Pria yang sebelumnya Peneliti pada Pusat Penelitian dan Pengembangan Hukum dan Peradilan Mahkamah Agung itu melanjutkan reformulasi pasal perzinahan dan kohabitasi dalam KUHP baru tak melulu harus mengakomodir hukum modern dari negara maju. Tapi, tetap harus disaring terlebih dulu apakah hukum modern negara maju tersebut sesuai dengan nilai dan budaya masyarakat Indonesia atau sebaliknya.

“Nah, pembentuk UU melihat perlu ada reorientasi pengembangan nilai-nilai hukum yang hidup dan berkembang di masyarakat untuk diakomodir dalam pembaharuan KUHP.”

Sementara Dosen Sekolah Tinggi Hukum Indonesia (STHI) Jentera, Bivitri Susanti menilai delik perzinahan dan kohabitasi merupakan pengaturan yang bagus dalam KUHP baru. Sebab, terhadap orang yang melakukan perzinahan maupun kohabitasi tidak serta merta dapat diadukan atau dilaporkan ke aparat penegak hukum. Namun, dalam implementasi di lapangan, Bivitri memperkirakan bakal menimbulkan persoalan.
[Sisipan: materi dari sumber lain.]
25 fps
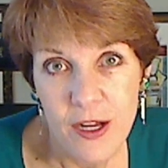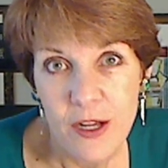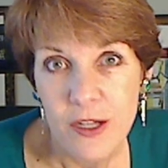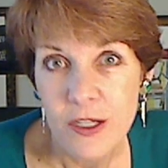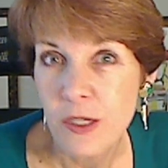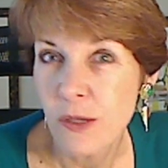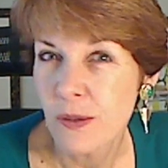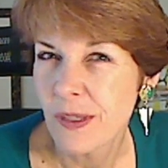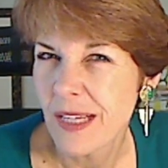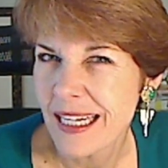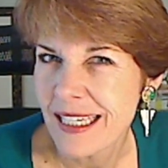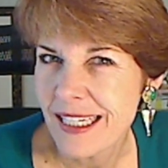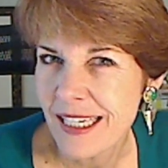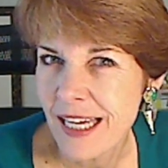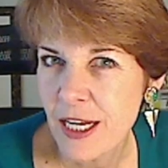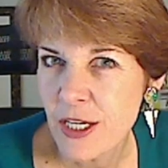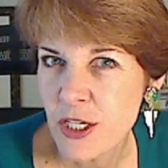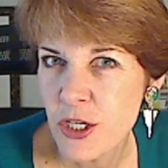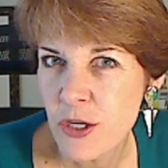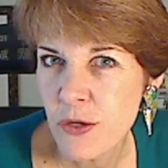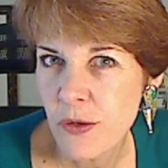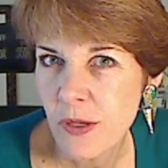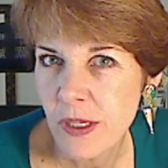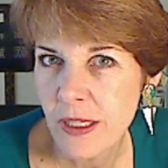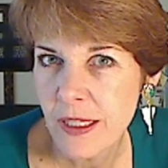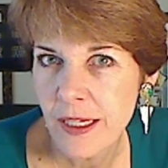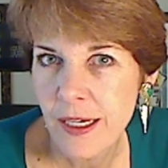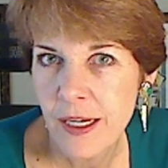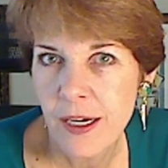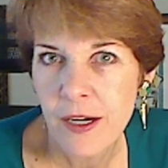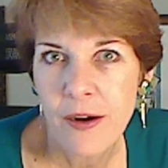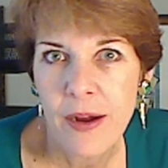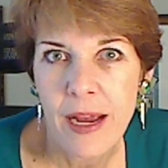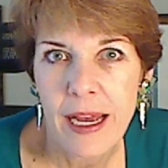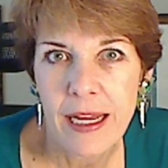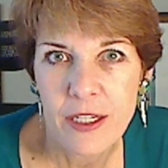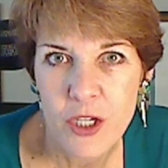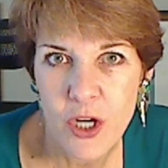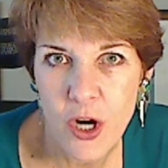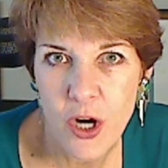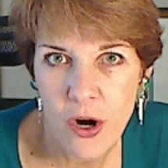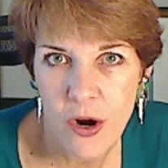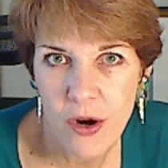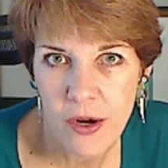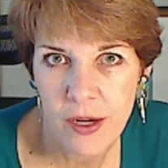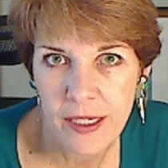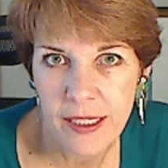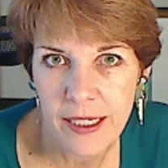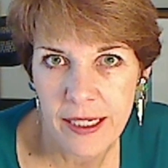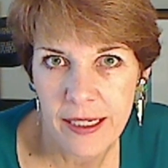So let's get you clear and
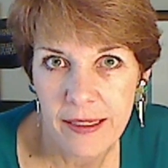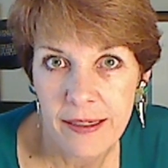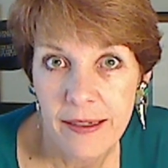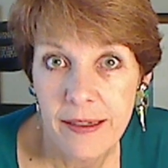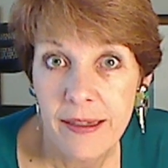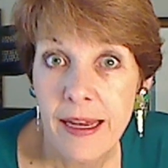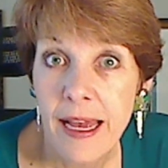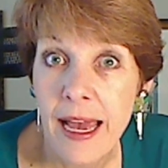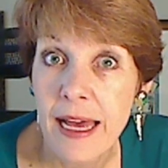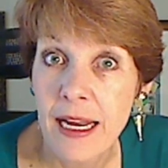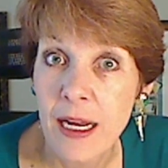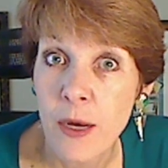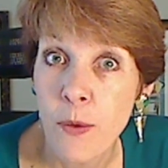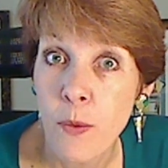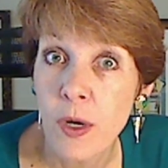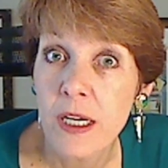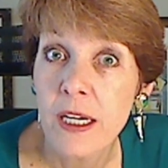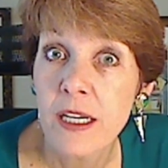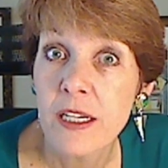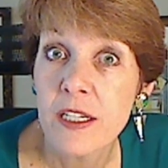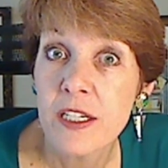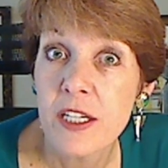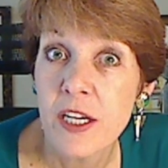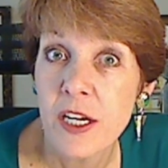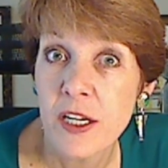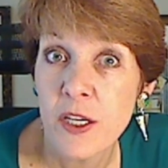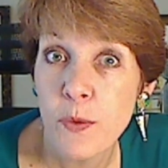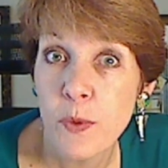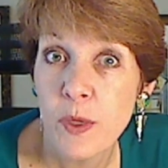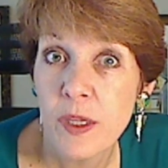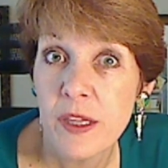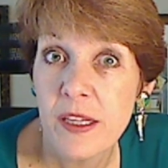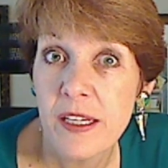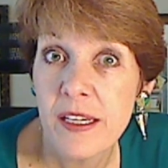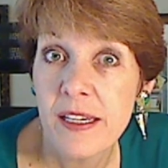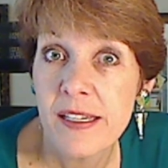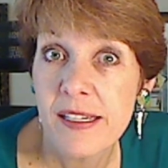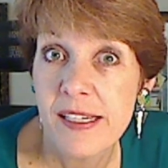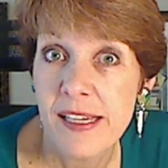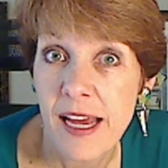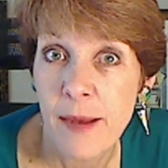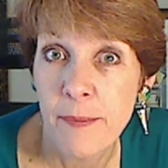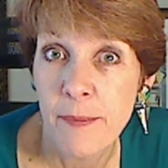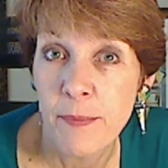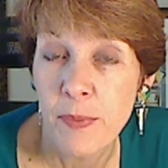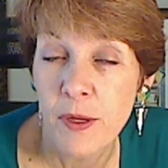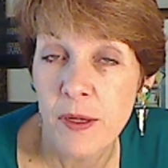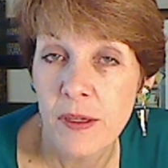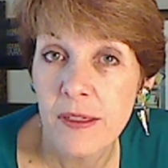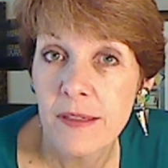targeted. And I want to continue with the
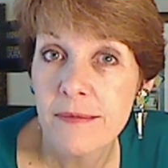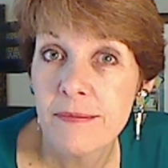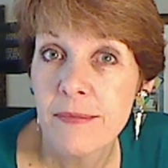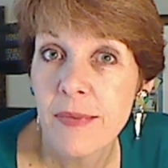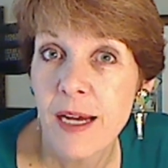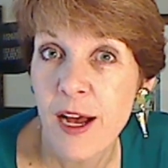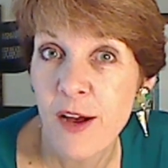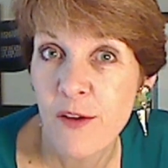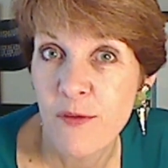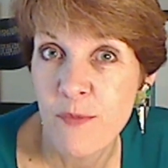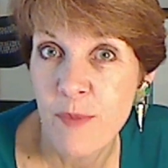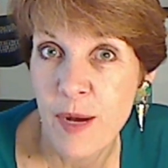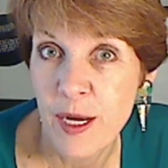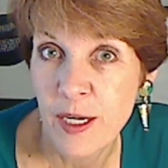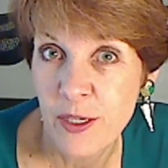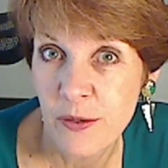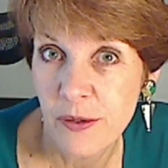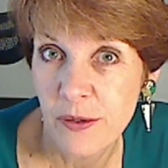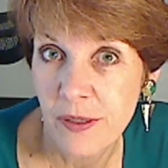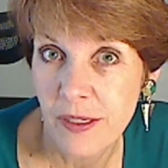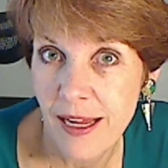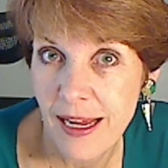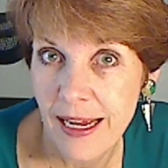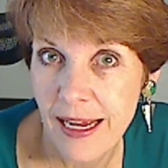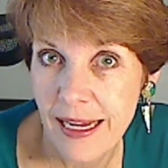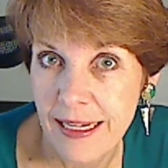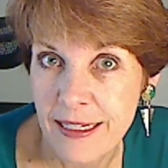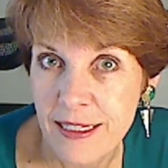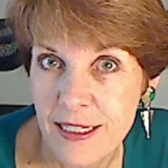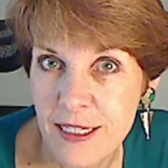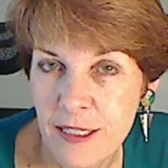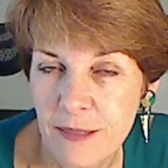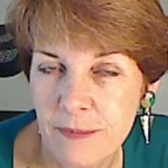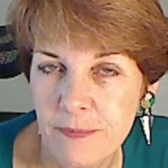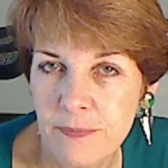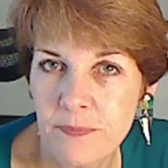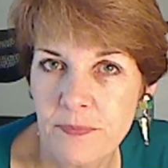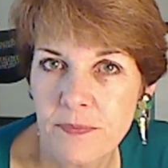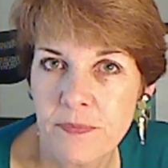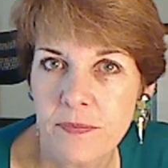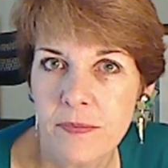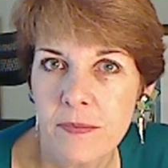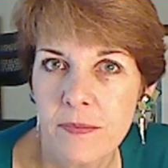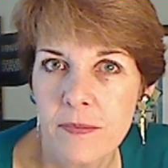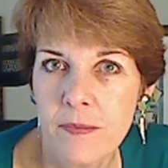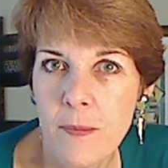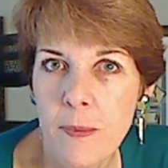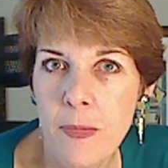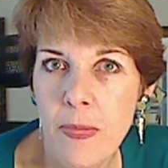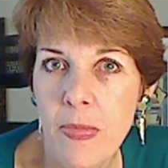example of my new client.
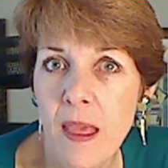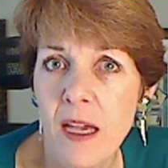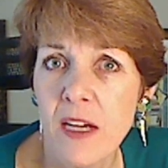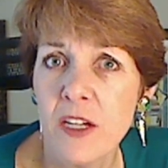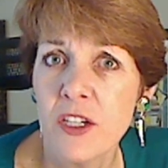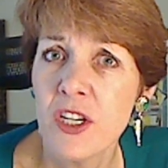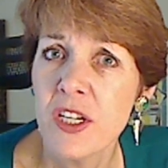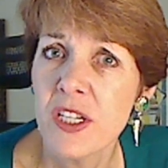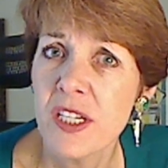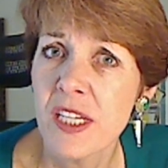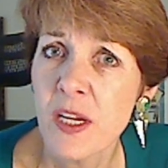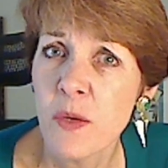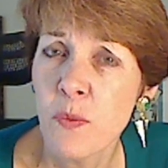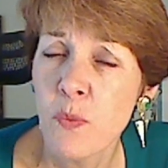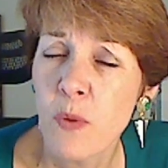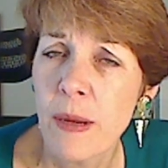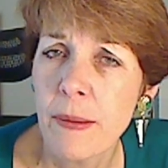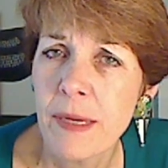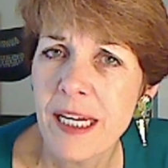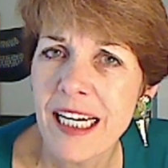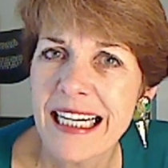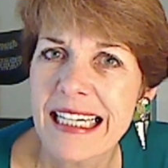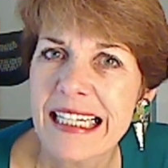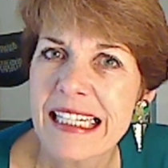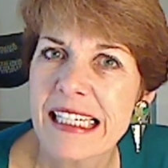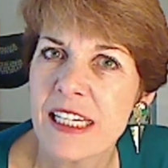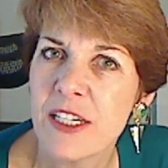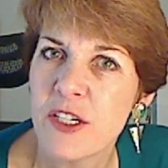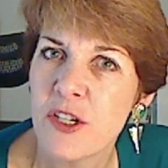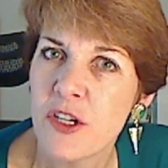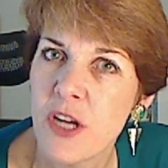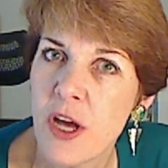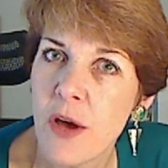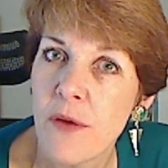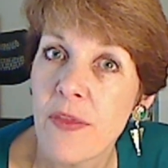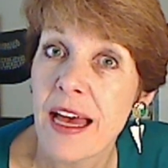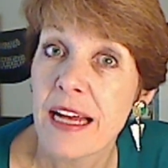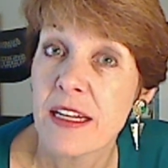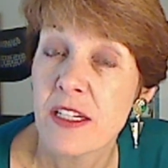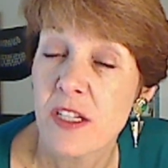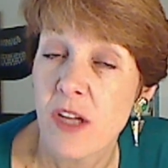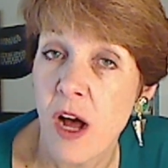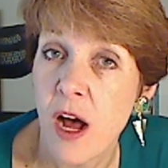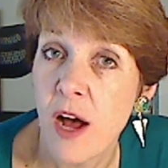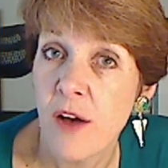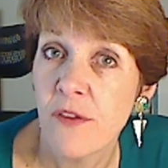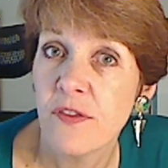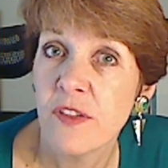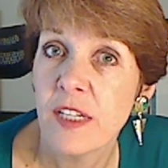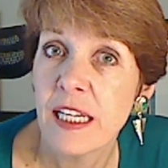She said, women. I said, that's
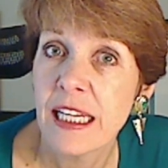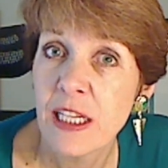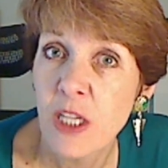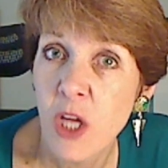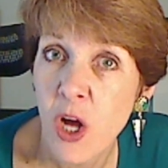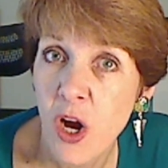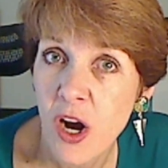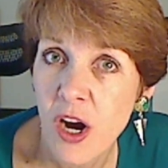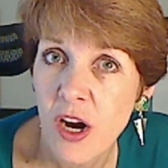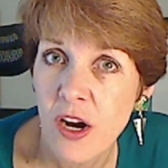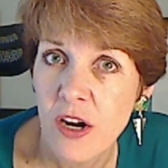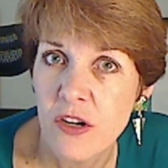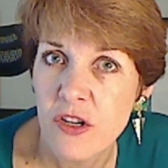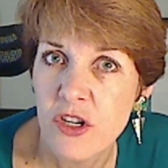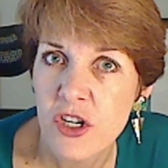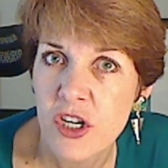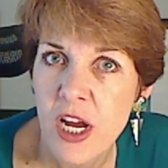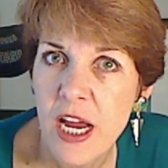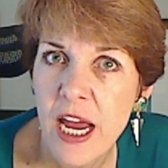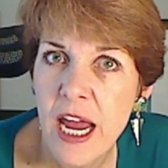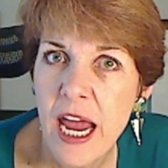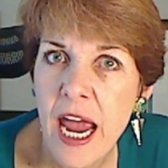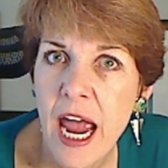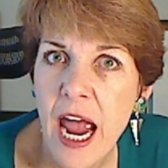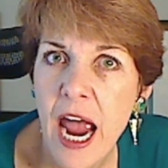awfully large.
Misalnya, bila seseorang dilaporkan melakukan delik perzinahan dan diproses hukum terlebih dahulu. Namun belakangan tak dapat dilakukan penuntutan akibat pelapor bukan pihak keluarga yang memiliki hak membuat aduan. Sementara orang yang dilaporkan sudah menjadi tersangka. “Itu artinya ada masalah. Dua level ini harus kita bicarakan, sehingga menjamin penggunaan aturan ini. Ini karakter absolut dan harus dihilangkan dari KUHP modern,” sarannya.